*Prompt*: The records that follow are to be transcribed in full, leaving out each picture.

[Excerpts from a dataset]
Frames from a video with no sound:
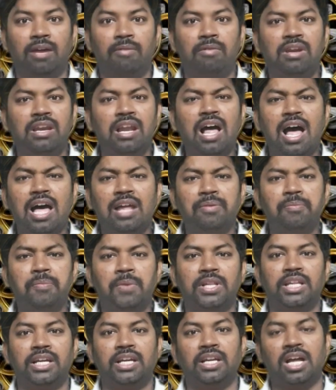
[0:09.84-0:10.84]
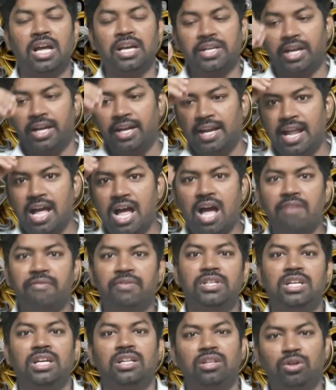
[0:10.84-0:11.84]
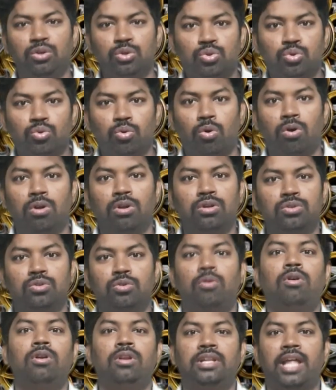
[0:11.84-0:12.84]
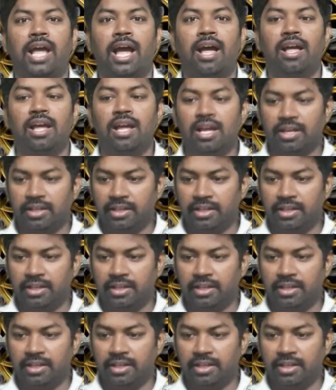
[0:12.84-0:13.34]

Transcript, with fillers: எல்லாரும் பார்த்தீங்கன்னா எல்லா விஷயத்துக்கும் சோறு சோறு தான்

*Exercise solution*:
Frames from a video with no sound:
[0:09.84-0:10.84]
[0:10.84-0:11.84]
[0:11.84-0:12.84]
[0:12.84-0:13.34]

Transcript, with fillers: எல்லாரும் பார்த்தீங்கன்னா எல்லா விஷயத்துக்கும் சோறு சோறு தான்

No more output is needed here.